The solution: surgeons should be employees of the hospital (an ACO model) so they personally feel the financial pressure to minimize costly complications — not just watch as the hospital is penalized. And, improve post-graduate surgical training to have more emphasis on quality.
According to a study at Johns Hopkins (2/1/15) improving hospital amenities improve patient satisfaction with the facility but otherwise do not improve satisfaction with care. This is important for two reasons:
- Patients really can tell the difference — a crystal chandelier hanging in the hospital room does not make nursing care better!
- Patient satisfaction measurement is a powerful tool to assess medical care — if the patient’s expectations are met, it is likely good care is delivered.
The tremendous building boom for hospitals is strange given this bit of science — are CEOs trying to improve quality by remodeling? Now it seems clear CEOs should focus money and energy on improving hospital quality until the level of quality is very high then if there is money to spare consider improving the physical amenities.
Increasing the distance a nurse must walk to see patients results in decreasing nursing visits. This seems simple enough, but the current trend in hospital remodeling is to eliminate rooms with multiple patients. The trend reduces RN visits, increases the need for nursing assistants, increases hospital cost and may increase falls for elderly patients.

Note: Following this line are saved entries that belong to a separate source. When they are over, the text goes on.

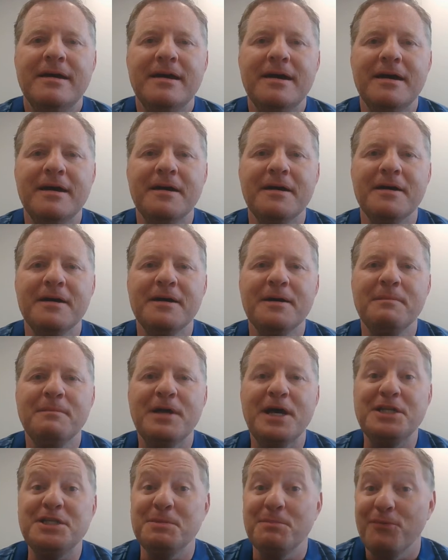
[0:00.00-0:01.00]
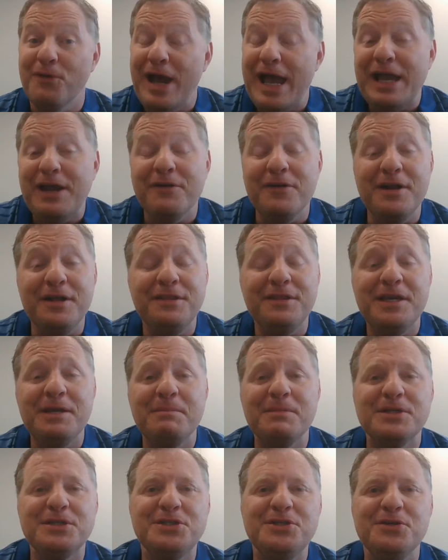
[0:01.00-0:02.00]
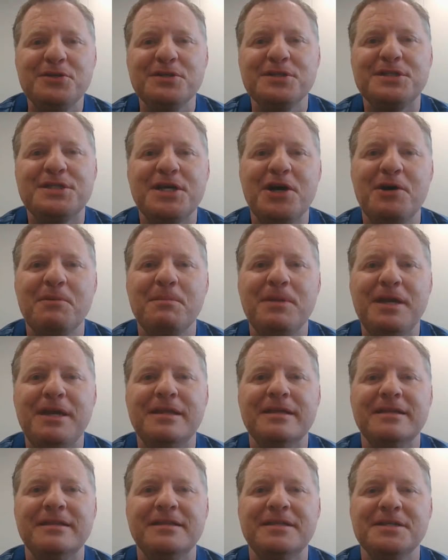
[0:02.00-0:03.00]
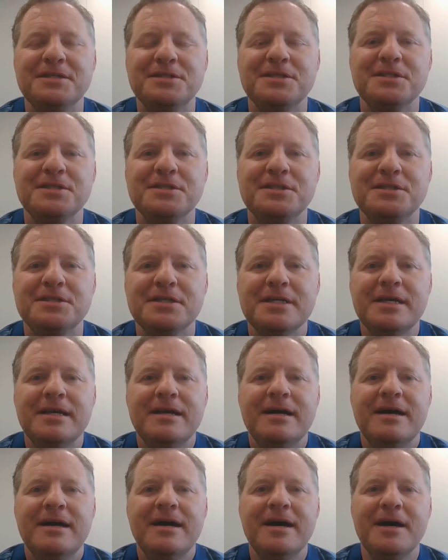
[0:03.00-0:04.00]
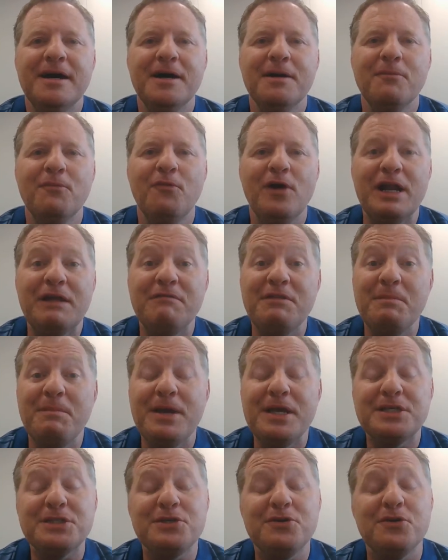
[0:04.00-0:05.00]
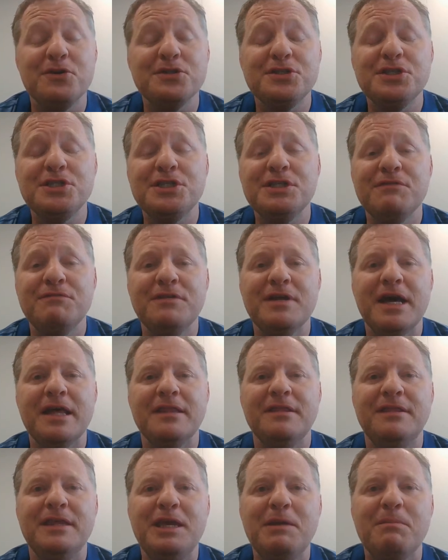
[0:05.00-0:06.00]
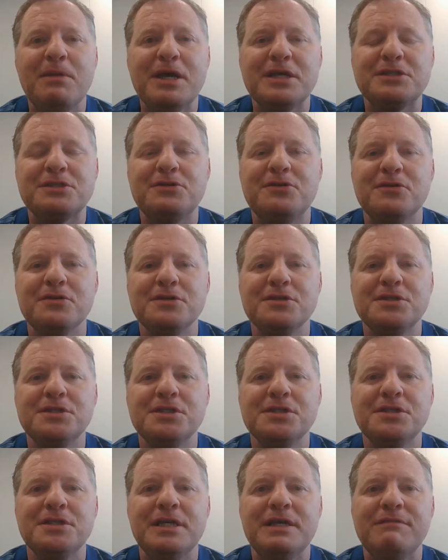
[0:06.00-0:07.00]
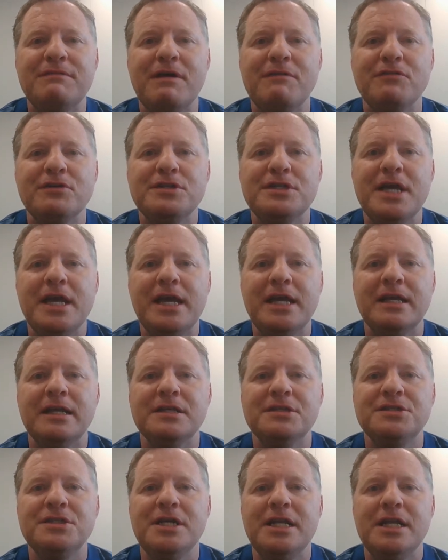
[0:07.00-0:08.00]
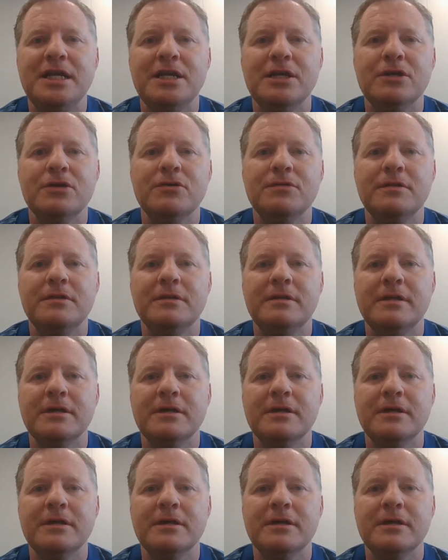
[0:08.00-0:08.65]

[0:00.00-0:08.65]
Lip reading: Not to brag or anything, but students tell me that this is one of the best courses, if not the best courses they've ever taken at CDU.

The hospital that looks like a nice hotel seems to be the desire of hospital CEOs. This may be fine for obstetrics but may be wrong for geriatrics. A multi-bed ward with 4 patients allows one nurse to check on 4 patients quickly. 4 times the number of nursing visits makes it much easier to prevent falls. When nurses still wore those pointy white hats they had this figured out.
Progress marches on. American health care quality is as low as many 3rd world countries but at least we have nice surroundings in which to suffer the complications.